Nearly eight years later, Mackenzie is a 21-year-old brimming with success. Soon, she will graduate with two University of Washington degrees: one in neurobiology, and another in bioengineering. She was nominated for the engineering school’s Dean’s medal. She’s a powerlifting champion and a budding entrepreneur. University lecturers rave; classmates can’t understand how she makes it all fit. Next year, she’ll pursue a masters at UW.
All the while, Mackenzie’s been searching.
She couldn’t have known it at the time. But her father’s arrest would send her on a yearslong quest, both academic and personal, to understand his stumbles and why her family fell apart. The pain of her family’s fracture would propel and shape her college career.
Addiction is a disease, her mother, Karina Andrews, told her at the time.
“I wanted proof,” Mackenzie says.
JUST WHY Mackenzie’s family unraveled is something of a debate.
All agree they began as a happy bunch, with a math-whiz daughter who favored playing in the dirt to Barbies.
As a youngster, Mackenzie climbed everything. On playgrounds, she walked across the monkey bars.
“It was important to teach her how to fall,” Karina says.

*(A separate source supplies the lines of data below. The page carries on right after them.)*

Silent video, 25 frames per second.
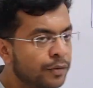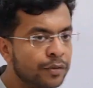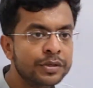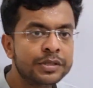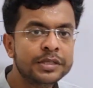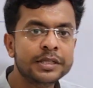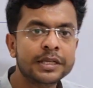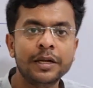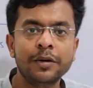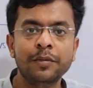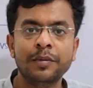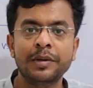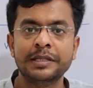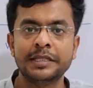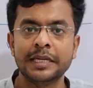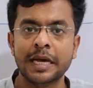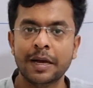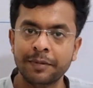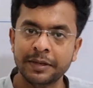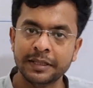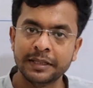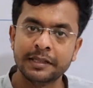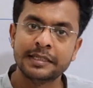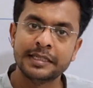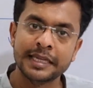Kruskal was
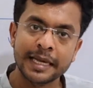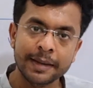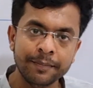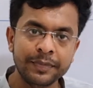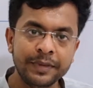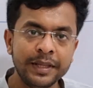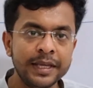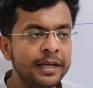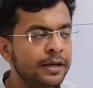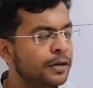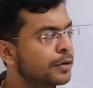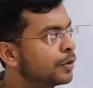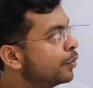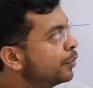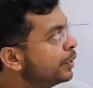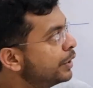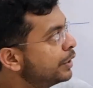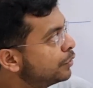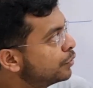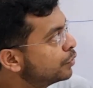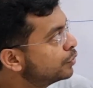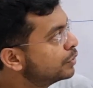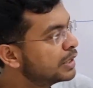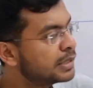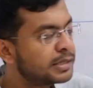having the same thing, we
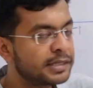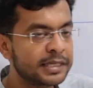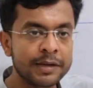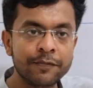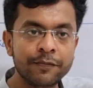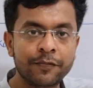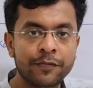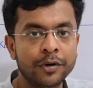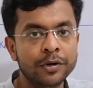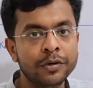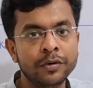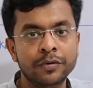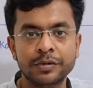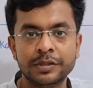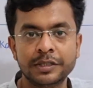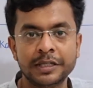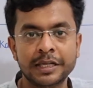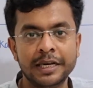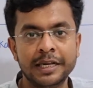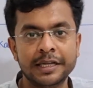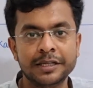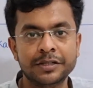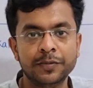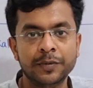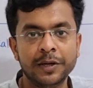do the same for
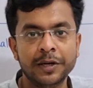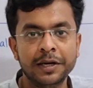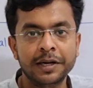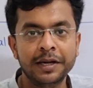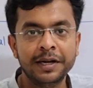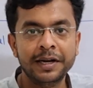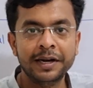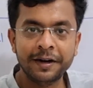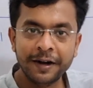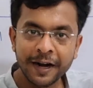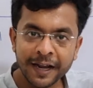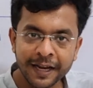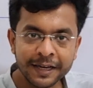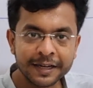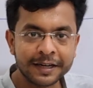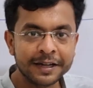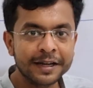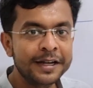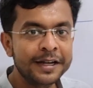Kruskal as well, right?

Sometimes, she wore her parents out with her energy. Her first time on a gymnastics mat, she refused to leave. On a road trip, Mackenzie, just 6 years old, demanded math problems — square roots, no less — from the back seat.

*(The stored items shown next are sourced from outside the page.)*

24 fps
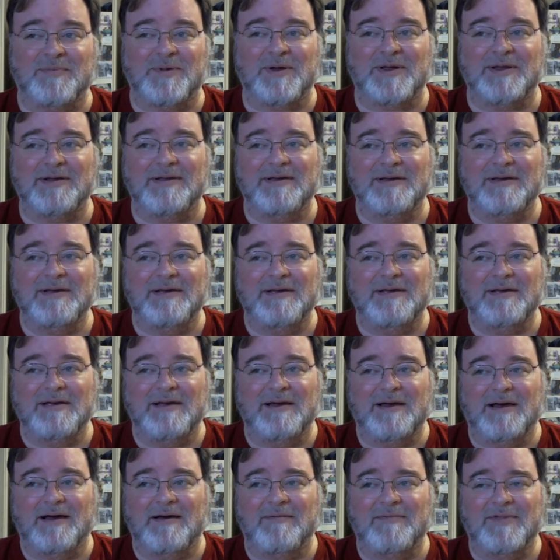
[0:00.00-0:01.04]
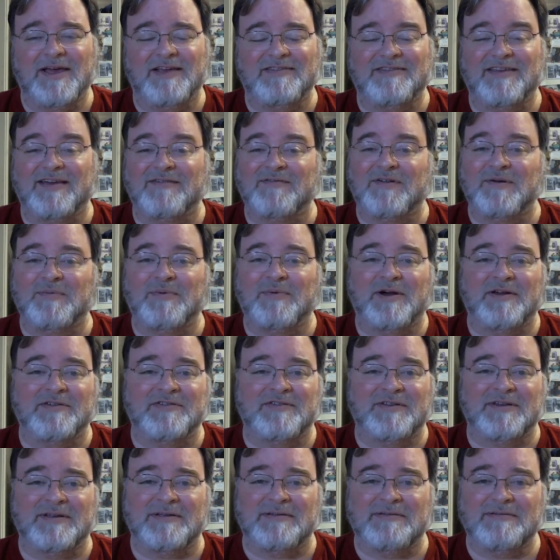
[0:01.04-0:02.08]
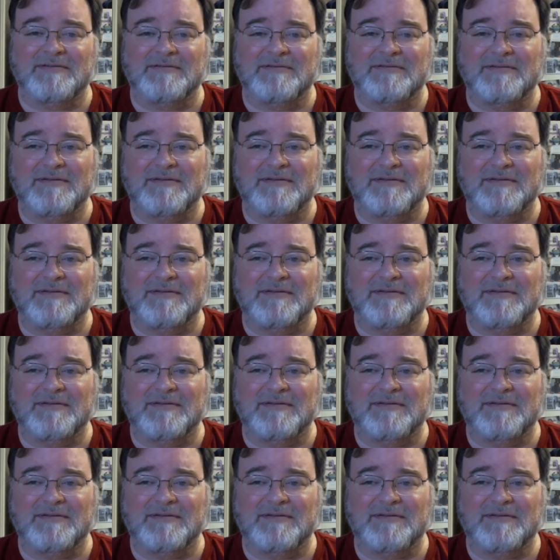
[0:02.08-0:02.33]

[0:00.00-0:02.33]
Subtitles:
but that's every president.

Mackenzie spent hours wiring an electronics kit, a gift from her father. She first put him in checkmate in second grade. She loved sitting on his lap amid the jungle of wires ensnaring his office.
Karina, an artist, taught her daughter to shape clay figurines. Mark brought her to job sites and taught her how to splice wires into connectors.
She was so mature, her parents called her an “old soul.